When you reach the line that contains "[2.00-3.00s]" in the entries below, begin returning lines exactly as written and continue through the last one.

Records excerpted from a collection:
++++++++++++++++++++

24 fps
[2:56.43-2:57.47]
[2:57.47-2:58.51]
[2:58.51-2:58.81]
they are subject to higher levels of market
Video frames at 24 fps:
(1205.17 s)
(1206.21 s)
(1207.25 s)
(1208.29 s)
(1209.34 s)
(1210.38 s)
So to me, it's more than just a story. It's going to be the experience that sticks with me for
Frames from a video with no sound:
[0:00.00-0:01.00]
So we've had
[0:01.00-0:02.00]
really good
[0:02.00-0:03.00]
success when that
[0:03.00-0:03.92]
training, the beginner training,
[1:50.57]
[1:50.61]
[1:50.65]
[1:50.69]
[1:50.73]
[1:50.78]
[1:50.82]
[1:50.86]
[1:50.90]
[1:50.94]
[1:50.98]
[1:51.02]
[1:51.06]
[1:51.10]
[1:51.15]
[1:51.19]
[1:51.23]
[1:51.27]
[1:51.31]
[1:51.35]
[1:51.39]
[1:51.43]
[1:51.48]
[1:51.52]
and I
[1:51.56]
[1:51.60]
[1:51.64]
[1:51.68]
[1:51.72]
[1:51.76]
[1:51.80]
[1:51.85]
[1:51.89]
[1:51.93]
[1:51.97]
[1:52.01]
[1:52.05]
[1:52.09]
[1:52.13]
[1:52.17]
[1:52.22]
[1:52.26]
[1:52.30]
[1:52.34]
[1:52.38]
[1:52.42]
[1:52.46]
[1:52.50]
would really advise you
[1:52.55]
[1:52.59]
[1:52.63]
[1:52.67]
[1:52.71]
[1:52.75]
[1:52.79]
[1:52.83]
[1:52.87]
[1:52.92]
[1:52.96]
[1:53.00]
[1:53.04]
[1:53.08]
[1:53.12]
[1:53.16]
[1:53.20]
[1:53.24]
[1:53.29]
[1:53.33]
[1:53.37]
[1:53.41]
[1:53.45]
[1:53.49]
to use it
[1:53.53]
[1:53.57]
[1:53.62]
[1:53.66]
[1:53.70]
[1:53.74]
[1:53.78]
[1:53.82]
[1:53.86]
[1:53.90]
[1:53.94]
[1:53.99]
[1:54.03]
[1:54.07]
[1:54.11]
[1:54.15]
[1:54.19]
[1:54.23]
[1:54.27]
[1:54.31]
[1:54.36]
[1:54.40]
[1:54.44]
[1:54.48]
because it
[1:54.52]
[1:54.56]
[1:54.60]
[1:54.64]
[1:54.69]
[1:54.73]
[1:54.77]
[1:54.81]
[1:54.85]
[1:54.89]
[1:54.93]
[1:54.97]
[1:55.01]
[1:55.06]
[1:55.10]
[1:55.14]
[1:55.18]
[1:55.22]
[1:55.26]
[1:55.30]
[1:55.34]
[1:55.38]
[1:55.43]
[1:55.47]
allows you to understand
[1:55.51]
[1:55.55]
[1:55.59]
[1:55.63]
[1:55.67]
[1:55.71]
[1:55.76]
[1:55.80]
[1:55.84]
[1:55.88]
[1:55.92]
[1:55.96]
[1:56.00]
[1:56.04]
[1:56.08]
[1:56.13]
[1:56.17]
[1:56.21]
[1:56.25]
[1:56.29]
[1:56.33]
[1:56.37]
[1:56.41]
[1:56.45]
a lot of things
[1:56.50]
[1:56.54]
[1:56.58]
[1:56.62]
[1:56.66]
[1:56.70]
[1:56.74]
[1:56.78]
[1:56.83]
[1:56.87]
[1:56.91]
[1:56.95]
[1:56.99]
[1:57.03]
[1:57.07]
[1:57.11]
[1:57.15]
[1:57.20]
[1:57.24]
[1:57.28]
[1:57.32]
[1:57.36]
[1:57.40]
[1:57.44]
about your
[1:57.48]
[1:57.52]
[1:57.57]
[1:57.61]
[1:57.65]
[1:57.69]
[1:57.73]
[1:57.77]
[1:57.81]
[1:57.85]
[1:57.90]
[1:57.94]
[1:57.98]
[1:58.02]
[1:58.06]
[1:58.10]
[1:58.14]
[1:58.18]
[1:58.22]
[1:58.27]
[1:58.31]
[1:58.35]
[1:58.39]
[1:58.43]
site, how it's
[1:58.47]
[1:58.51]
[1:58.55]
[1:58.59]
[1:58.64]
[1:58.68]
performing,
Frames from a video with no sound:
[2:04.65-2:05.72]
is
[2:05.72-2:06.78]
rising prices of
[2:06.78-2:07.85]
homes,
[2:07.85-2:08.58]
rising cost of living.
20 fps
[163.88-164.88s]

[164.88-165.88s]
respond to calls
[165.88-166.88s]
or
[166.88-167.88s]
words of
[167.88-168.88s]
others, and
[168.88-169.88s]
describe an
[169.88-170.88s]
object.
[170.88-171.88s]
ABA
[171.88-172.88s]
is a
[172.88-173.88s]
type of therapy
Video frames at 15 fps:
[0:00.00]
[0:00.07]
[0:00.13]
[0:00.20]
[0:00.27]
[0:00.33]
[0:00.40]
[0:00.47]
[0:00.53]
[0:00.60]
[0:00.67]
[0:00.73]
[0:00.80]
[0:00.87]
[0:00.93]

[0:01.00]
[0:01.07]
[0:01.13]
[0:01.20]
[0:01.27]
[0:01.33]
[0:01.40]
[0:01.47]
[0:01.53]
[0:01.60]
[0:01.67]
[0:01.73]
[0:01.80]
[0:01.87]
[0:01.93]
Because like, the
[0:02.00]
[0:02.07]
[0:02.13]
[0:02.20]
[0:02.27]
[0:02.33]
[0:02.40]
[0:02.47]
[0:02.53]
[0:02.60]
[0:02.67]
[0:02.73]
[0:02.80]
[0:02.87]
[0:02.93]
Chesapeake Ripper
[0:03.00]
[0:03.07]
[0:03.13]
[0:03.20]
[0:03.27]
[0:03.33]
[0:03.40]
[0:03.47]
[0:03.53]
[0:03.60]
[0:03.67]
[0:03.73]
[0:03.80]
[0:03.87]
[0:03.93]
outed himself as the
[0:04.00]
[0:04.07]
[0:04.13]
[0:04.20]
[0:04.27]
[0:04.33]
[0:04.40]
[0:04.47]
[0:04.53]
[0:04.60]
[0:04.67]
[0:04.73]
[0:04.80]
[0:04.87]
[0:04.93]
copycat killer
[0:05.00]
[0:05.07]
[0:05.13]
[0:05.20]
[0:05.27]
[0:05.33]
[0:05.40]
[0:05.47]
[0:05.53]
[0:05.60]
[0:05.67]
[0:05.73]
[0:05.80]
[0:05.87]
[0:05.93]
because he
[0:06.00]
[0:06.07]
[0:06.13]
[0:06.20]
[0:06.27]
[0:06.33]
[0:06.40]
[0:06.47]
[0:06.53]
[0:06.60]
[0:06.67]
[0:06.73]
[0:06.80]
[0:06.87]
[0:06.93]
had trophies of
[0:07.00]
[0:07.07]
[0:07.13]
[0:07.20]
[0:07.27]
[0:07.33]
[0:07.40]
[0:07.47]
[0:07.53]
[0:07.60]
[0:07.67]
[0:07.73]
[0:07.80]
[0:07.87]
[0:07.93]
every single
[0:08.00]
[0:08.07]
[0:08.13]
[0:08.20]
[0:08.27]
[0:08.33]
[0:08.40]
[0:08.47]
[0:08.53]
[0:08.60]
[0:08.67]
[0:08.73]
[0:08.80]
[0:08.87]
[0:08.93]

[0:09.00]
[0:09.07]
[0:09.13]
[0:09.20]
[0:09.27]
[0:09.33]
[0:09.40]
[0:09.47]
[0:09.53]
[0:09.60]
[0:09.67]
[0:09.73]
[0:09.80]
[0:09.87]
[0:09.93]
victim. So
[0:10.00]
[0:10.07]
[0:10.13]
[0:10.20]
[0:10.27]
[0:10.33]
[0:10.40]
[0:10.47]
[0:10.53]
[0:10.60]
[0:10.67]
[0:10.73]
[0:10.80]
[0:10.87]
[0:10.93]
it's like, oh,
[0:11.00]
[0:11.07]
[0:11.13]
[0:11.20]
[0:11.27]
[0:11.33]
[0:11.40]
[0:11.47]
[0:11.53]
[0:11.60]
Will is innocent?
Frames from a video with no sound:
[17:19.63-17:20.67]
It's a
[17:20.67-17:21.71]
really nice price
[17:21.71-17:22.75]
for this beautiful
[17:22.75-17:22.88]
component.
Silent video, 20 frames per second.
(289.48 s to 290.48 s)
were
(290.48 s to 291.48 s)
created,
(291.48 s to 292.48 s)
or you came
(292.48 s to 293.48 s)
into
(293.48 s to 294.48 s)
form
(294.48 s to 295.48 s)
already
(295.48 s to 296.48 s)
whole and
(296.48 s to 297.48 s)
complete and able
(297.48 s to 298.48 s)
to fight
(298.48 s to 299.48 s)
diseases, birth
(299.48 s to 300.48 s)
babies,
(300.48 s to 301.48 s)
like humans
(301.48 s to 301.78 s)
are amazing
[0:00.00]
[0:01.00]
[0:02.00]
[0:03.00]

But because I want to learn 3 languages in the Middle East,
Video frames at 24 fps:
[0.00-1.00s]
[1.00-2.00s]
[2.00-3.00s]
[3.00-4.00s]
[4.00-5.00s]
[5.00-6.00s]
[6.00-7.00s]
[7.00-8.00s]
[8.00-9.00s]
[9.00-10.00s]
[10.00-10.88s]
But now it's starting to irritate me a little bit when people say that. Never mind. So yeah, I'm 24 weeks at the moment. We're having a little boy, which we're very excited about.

++++++++++++++++++++

• **Answer box**
[2.00-3.00s]
[3.00-4.00s]
[4.00-5.00s]
[5.00-6.00s]
[6.00-7.00s]
[7.00-8.00s]
[8.00-9.00s]
[9.00-10.00s]
[10.00-10.88s]
But now it's starting to irritate me a little bit when people say that. Never mind. So yeah, I'm 24 weeks at the moment. We're having a little boy, which we're very excited about.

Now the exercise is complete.